**AIM OF THE TASK**
No pictures go into the copy. Write out exactly the lines below from the one containing "[00:00:00.20 to 00:00:00.40]" through the one containing "[00:00:01.60 to 00:00:01.80]".

· · ·

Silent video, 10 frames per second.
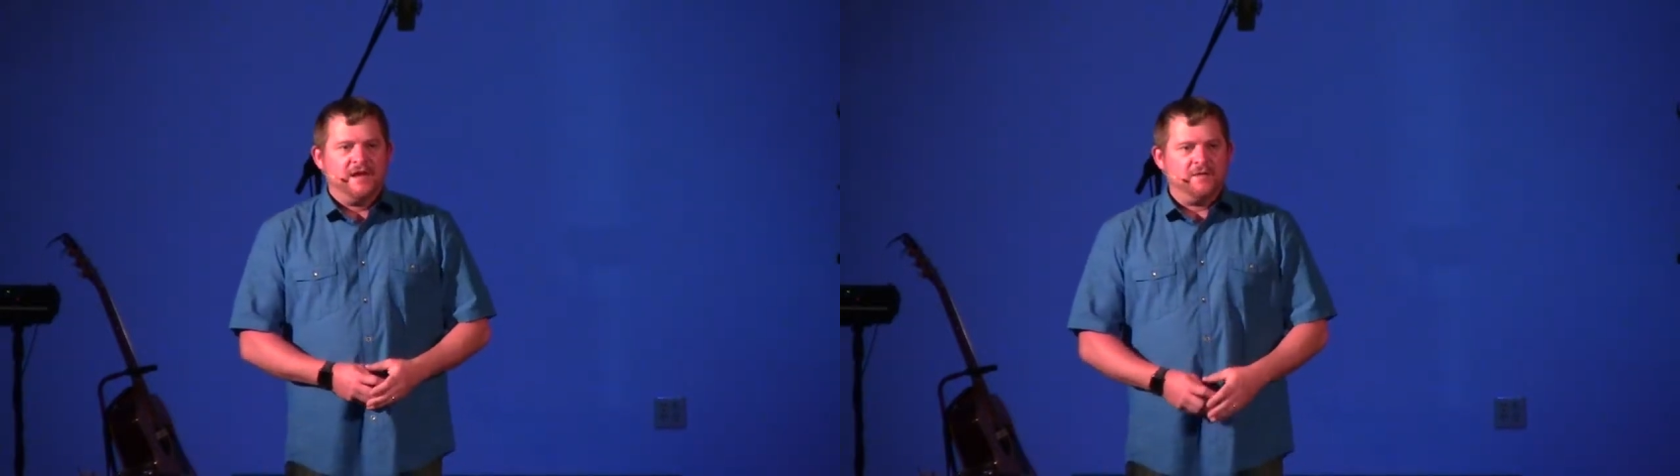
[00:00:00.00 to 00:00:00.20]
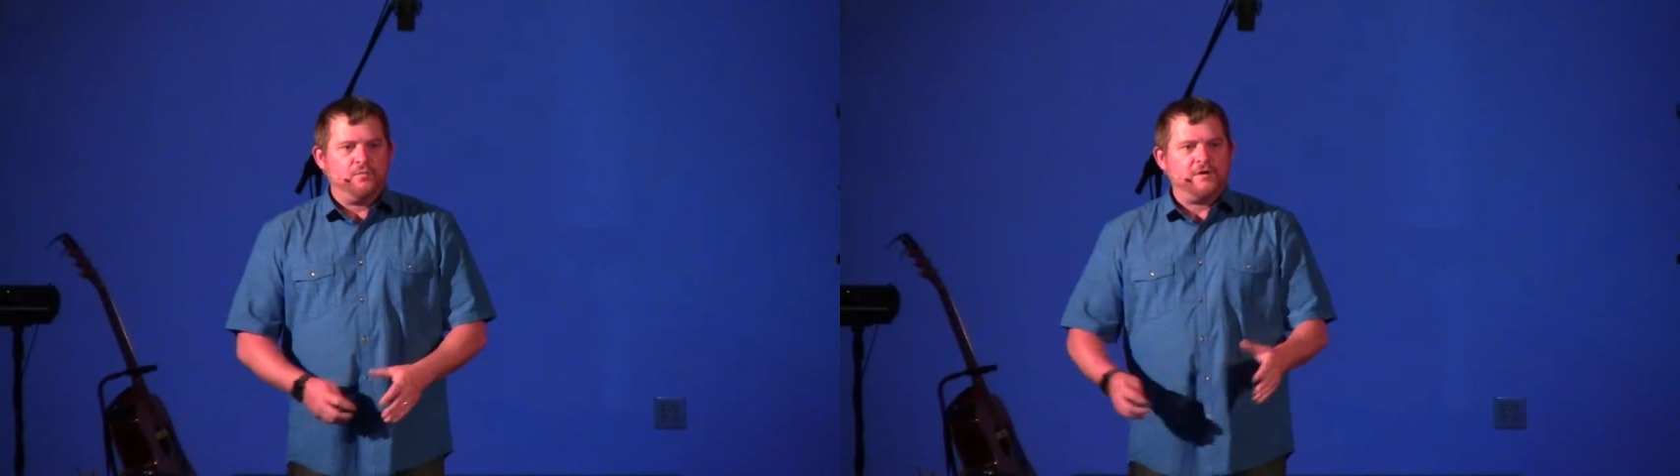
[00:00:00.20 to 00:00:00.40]

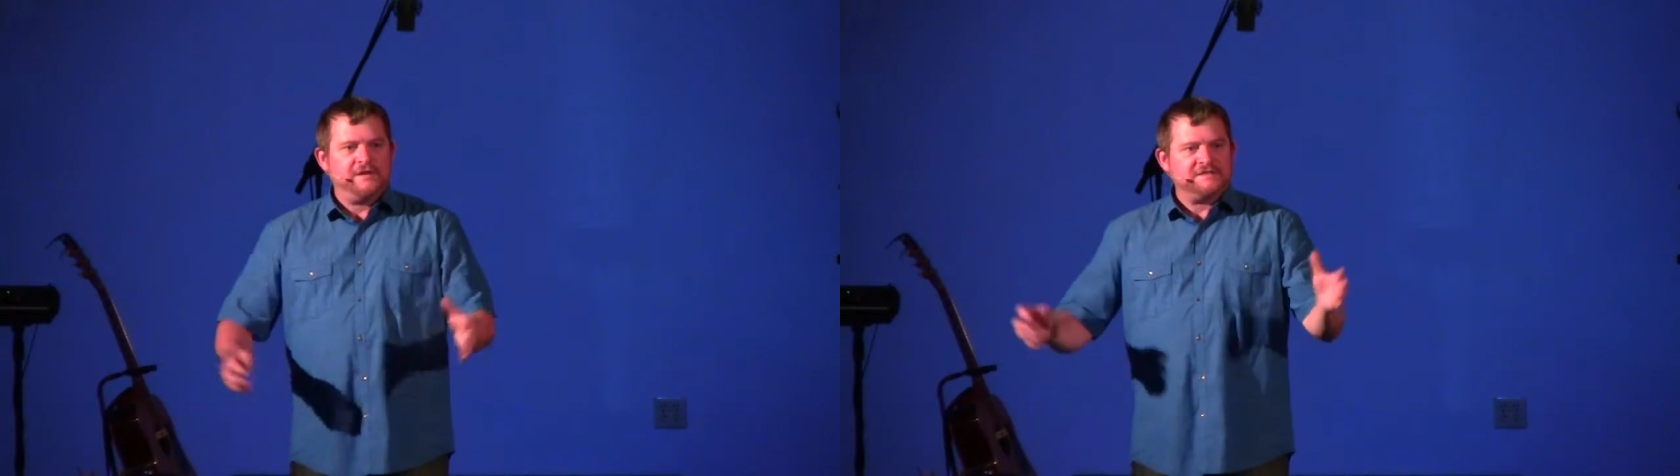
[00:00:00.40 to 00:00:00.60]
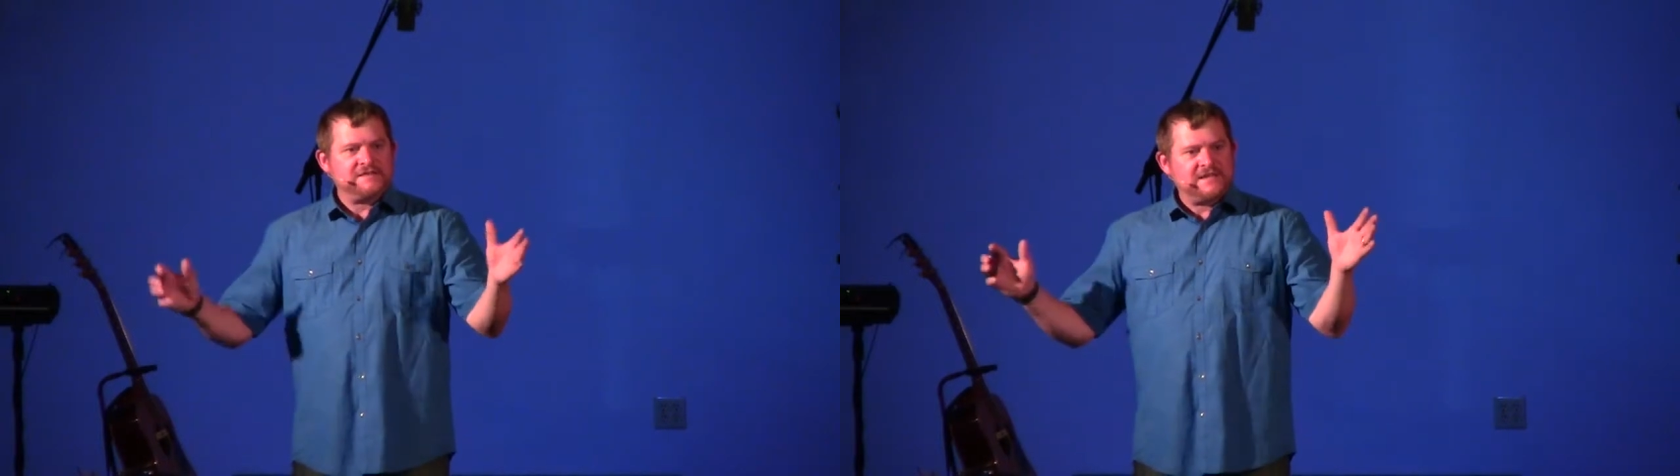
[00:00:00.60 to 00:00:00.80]
And where
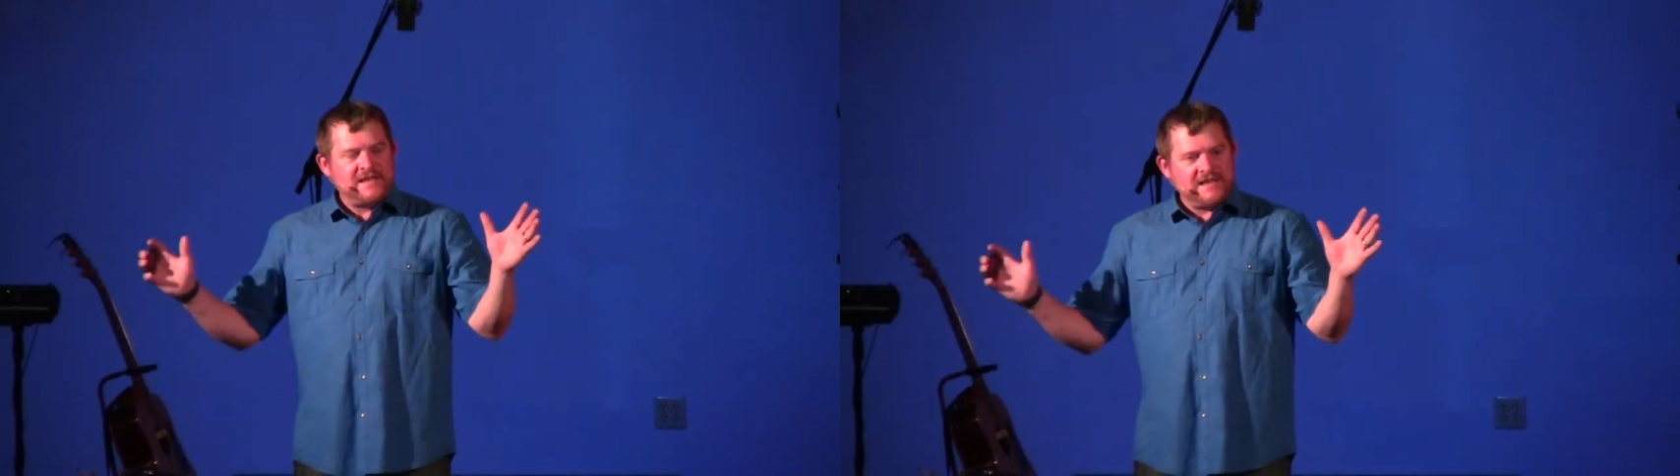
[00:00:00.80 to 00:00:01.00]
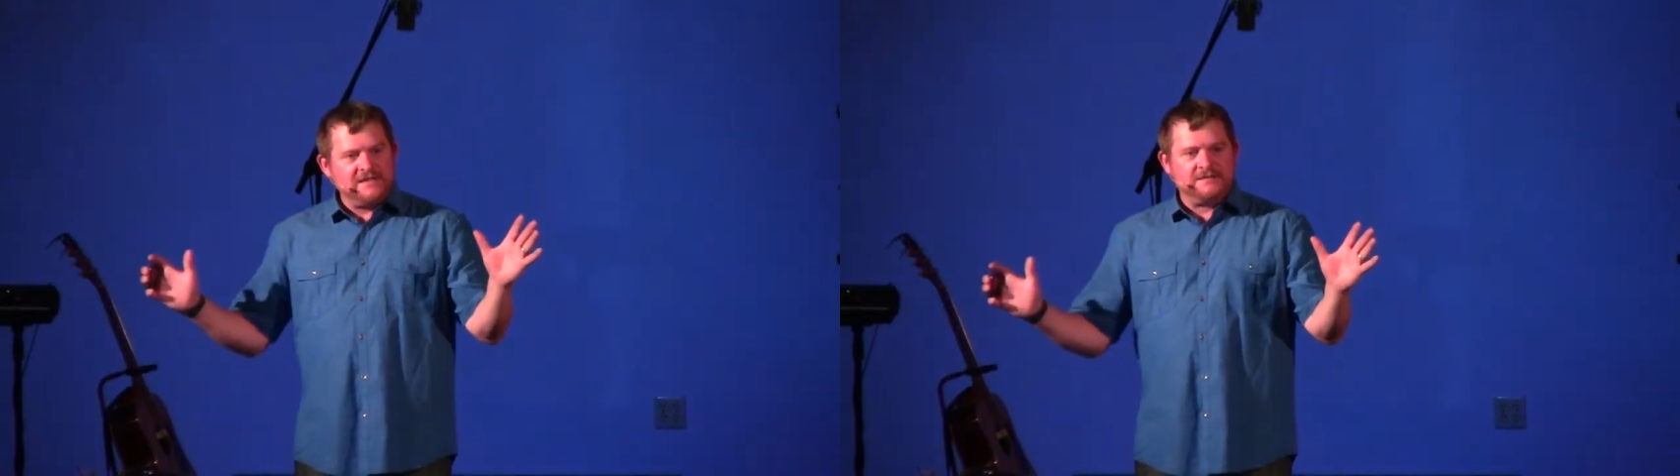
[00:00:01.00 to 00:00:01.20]
His
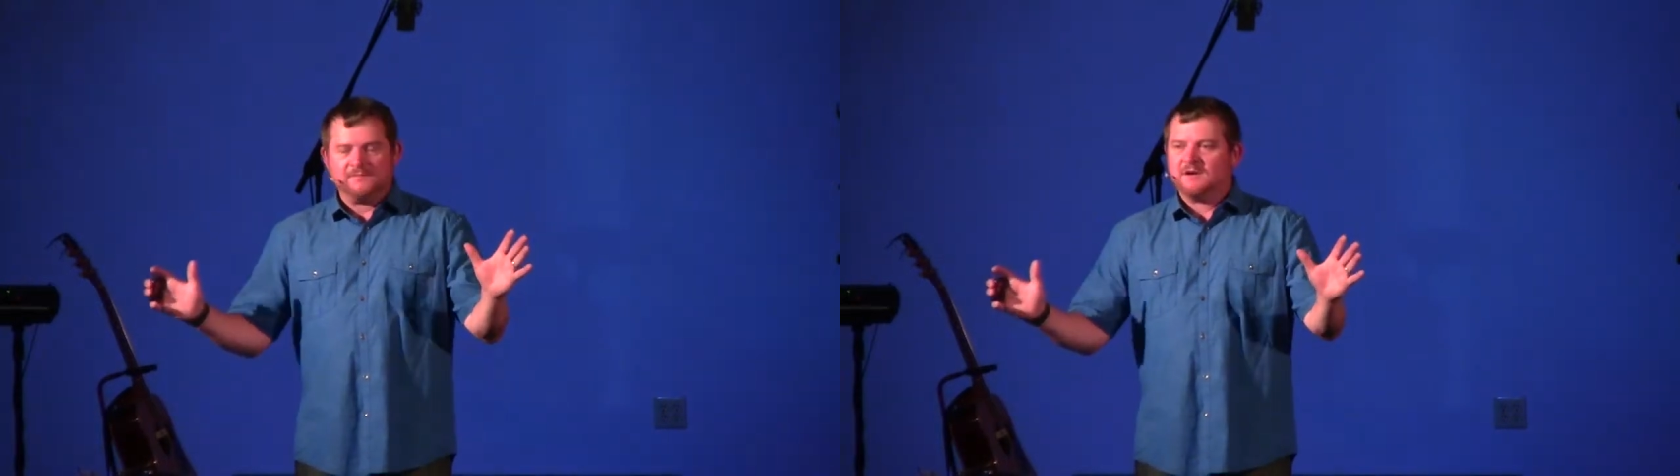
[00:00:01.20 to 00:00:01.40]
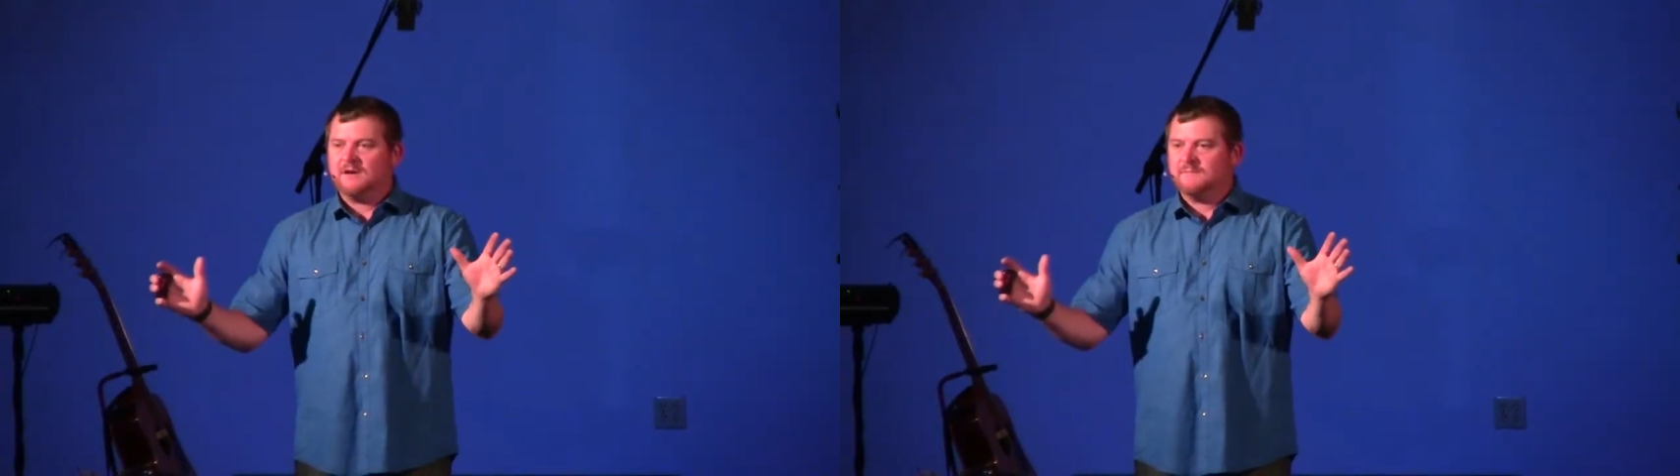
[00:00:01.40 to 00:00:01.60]

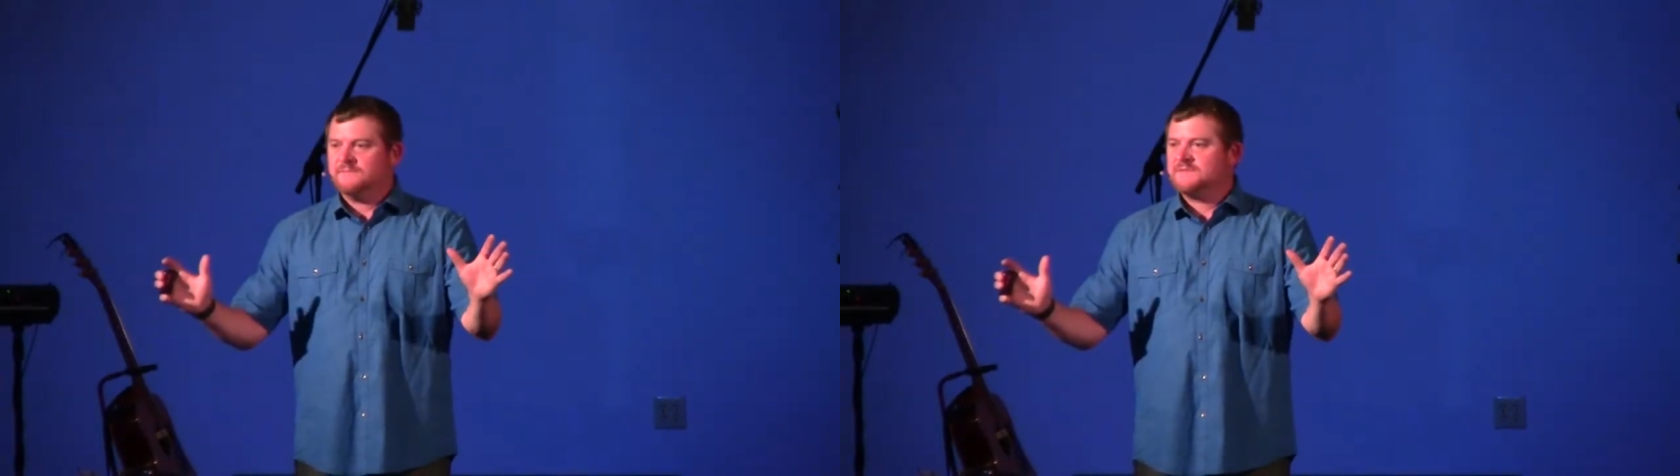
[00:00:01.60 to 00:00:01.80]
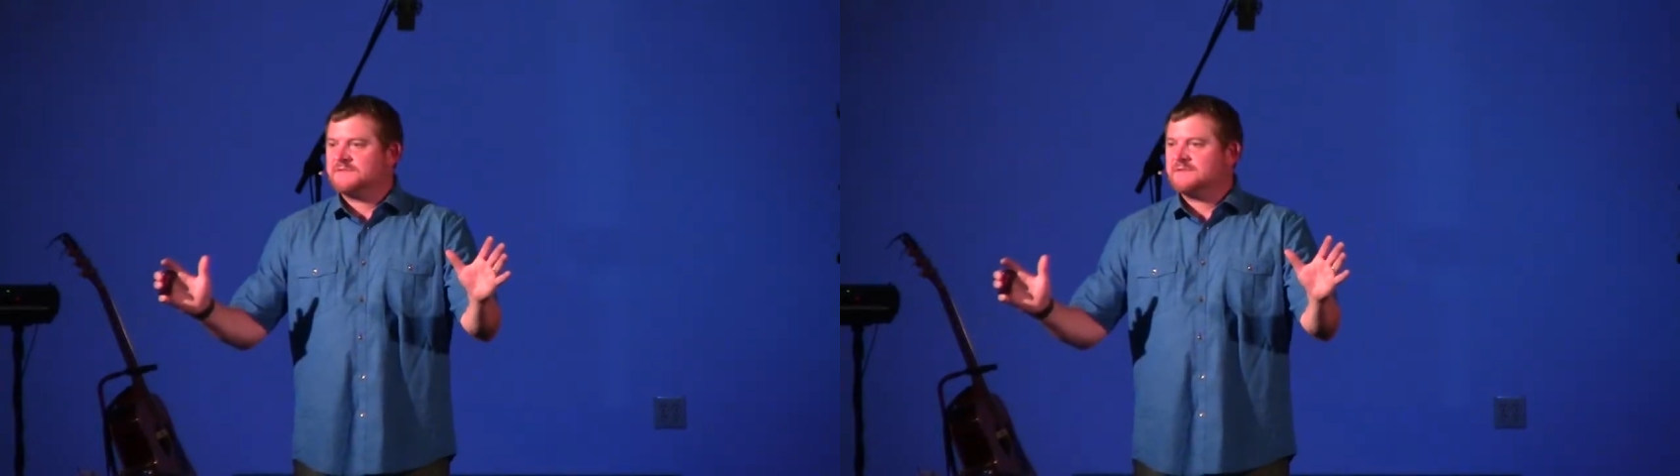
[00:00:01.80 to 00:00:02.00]
kingdom
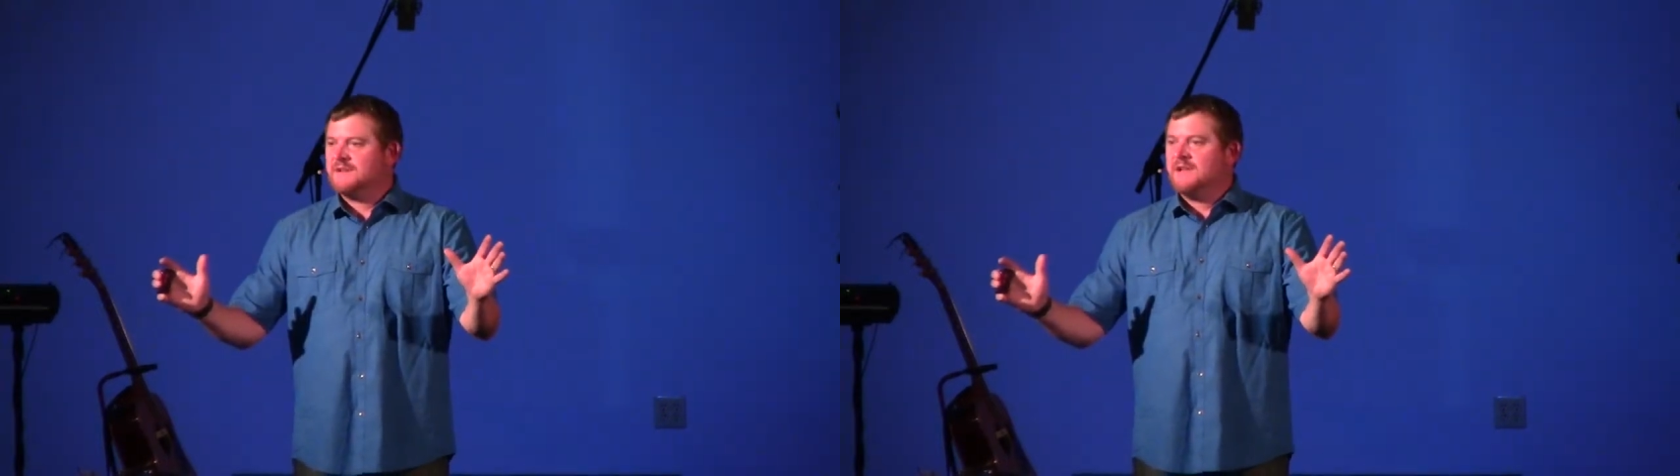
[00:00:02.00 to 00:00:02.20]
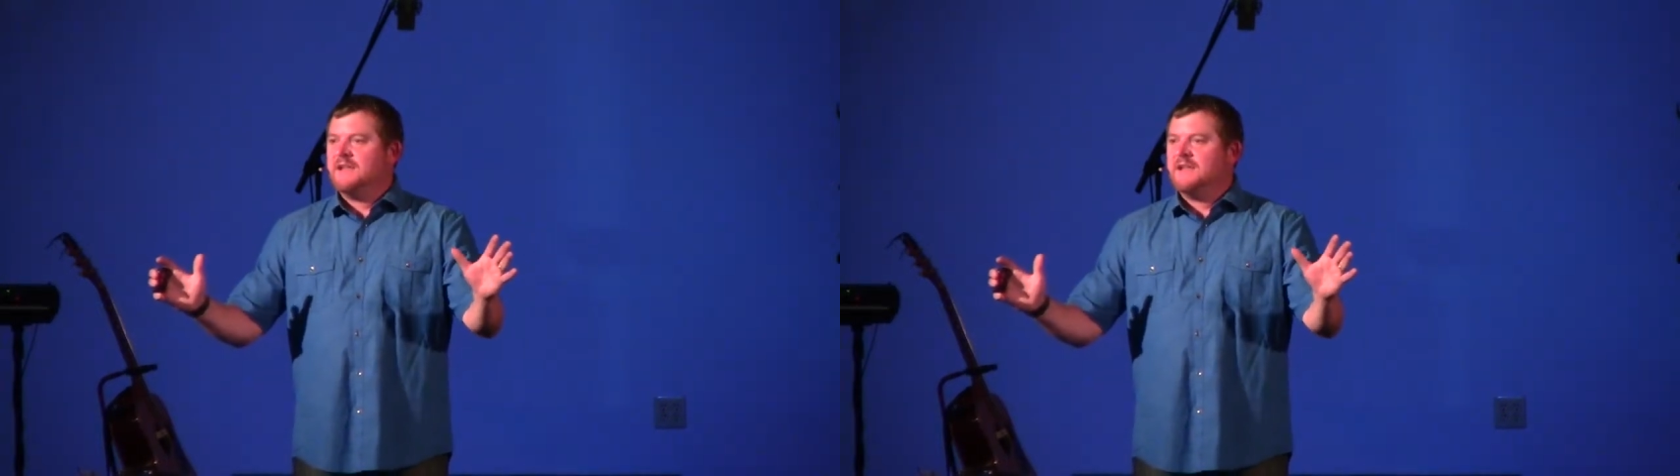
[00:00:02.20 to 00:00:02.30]
comes,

· · ·

**ANSWER FOR THE TASK**
[00:00:00.20 to 00:00:00.40]

[00:00:00.40 to 00:00:00.60]
[00:00:00.60 to 00:00:00.80]
And where
[00:00:00.80 to 00:00:01.00]
[00:00:01.00 to 00:00:01.20]
His
[00:00:01.20 to 00:00:01.40]
[00:00:01.40 to 00:00:01.60]

[00:00:01.60 to 00:00:01.80]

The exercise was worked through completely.